Response to Do The Right Thing

Posted by on Sep 5, 2012 in RCL | 2 comments

The film Do The Right Thing explores various themes of racial tension, civic duty, and conflicting ideologies¬†among¬†racial groups. The film presents a very honest look at the lives, actions and inner thoughts of the various characters and their struggles and opinions. Each character seems to act according to what, in their minds, is the “right thing”. For example, Buggin’ Out believed that his civic duty was to convince Sal to put black people on the wall of fame, Radio Raheem’s was to spread his music’s message no matter the occasion. When the fights broke out in front of Sal’s the cops fought to contain the crowd in anyway possible, including violence, later resulting in the death of Radio Raheem. There is nothing wrong with being a part of one’s community or having a civic life. However, the characters in the film all have ideologies that conflict to the point of chaos, violence, and tragedy.

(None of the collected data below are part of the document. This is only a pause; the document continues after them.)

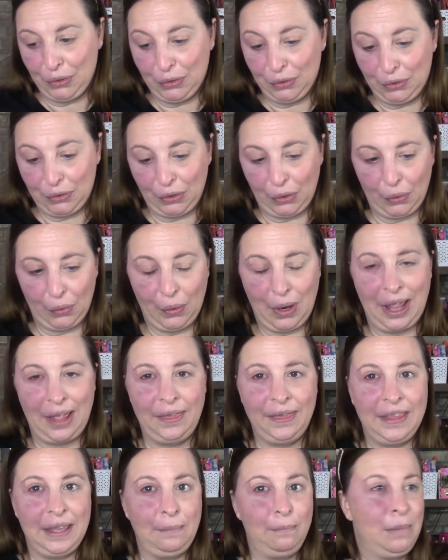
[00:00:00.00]
So,
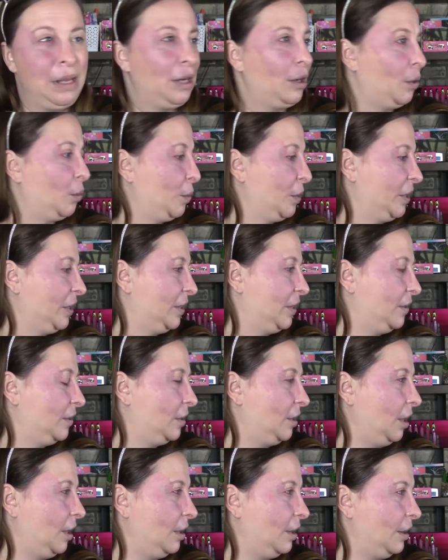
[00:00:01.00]
and the mirror
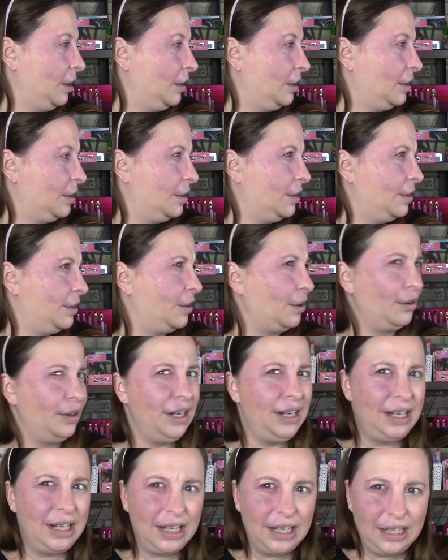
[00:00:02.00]
was
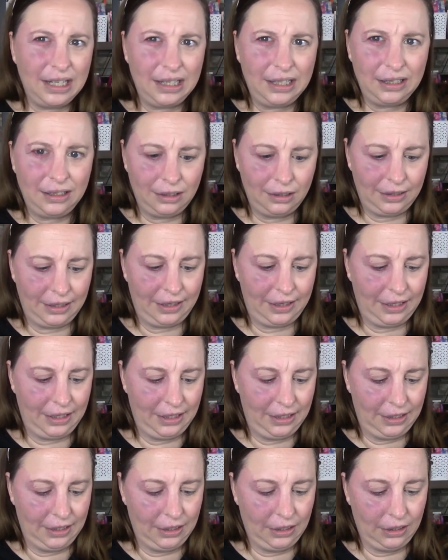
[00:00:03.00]
39, I
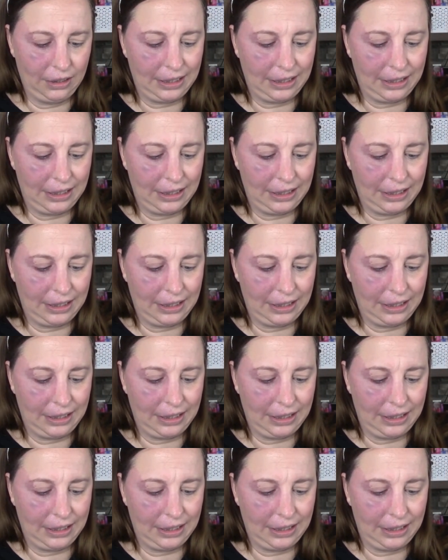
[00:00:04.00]
think.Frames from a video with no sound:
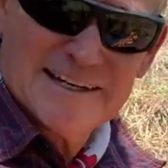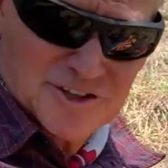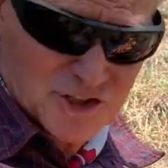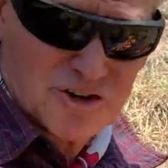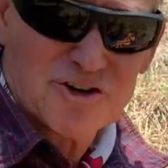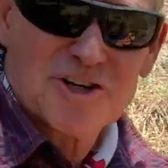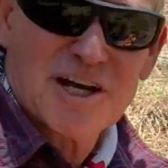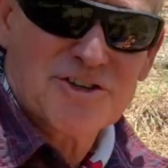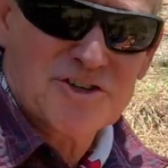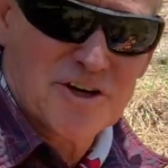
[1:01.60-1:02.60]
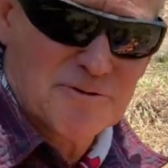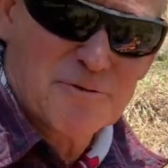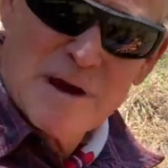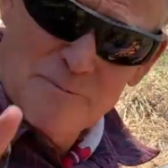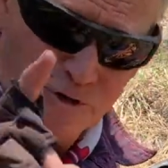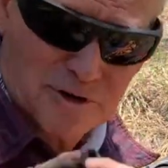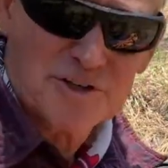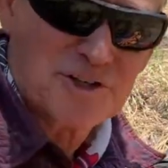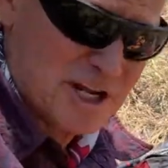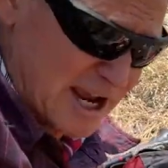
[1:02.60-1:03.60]
it sure tastes good. Remember,
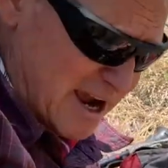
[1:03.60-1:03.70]
stay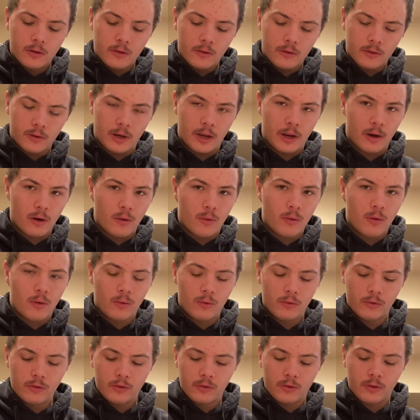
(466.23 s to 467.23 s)
nano
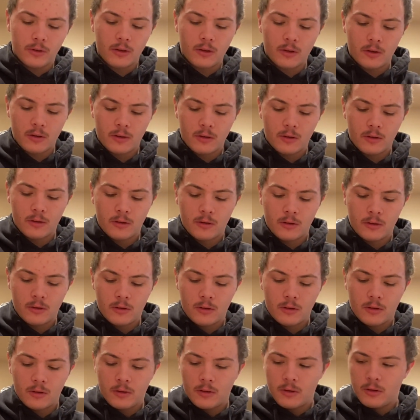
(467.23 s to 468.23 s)
holes. Yeah,
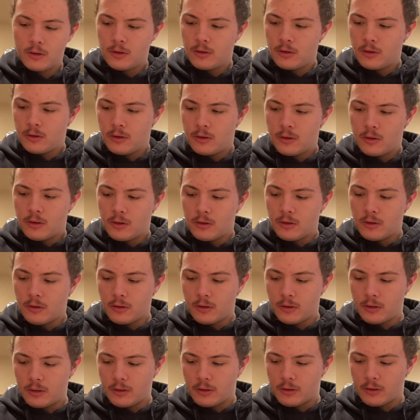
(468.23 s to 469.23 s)

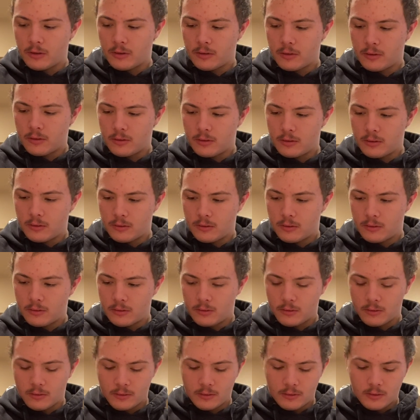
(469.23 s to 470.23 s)
like,
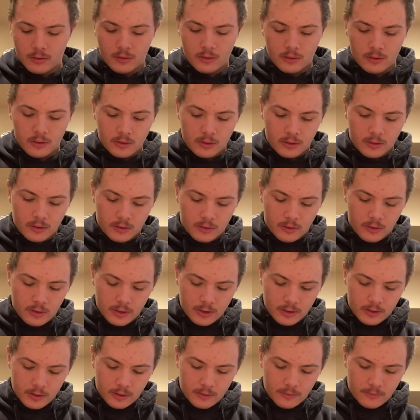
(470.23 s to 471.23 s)
yeah, it's
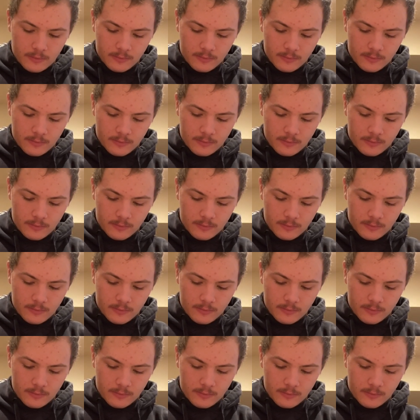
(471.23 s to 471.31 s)
crazy.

Throughout the film there are various instances of racism and racial contempt. A prime example of this is Sal’s son Pino. Pino hates the primarily black neighborhood in which he works and often refers to black people as apes or ”niggers”, a part of the movie I felt did not deserve laughter. His contempt for his fellow black citizens was not only disturbing but unfounded.

The panel discussion that followed not only was controversial but shocking as well. What I saw from some of the speakers upset me greatly as a black person. I felt that pointless stereotypes were being perpetuated and agreed with by a large amount of the people present. I had hoped that the movie and the subsequent discussion would clear away peoples’ preexisting thoughts concerning the subjects presented in the film, but that didn’t seem to be the case.

2 Comments

  1. I was disappointed by the conversation as well mostly because I feel most of the kids there might be able to elaborate on their thoughts in a smaller setting. The microphone really limits people to say their speech and there really isn’t any back and forth so many might have misrepresented themselves. Personally I thought it was weird to have a panel of white people talking about racial tension because their perspective is simply different from a black person’s. It doesn’t necessarily mean they are racist, it’s just something that is out of their experience. Overall good post.

  2. Natalia,
    I agree that the discussion following the movie was confusing and disappointing. What do you (or others commenting on this blog) think contributed to it being counterproductive?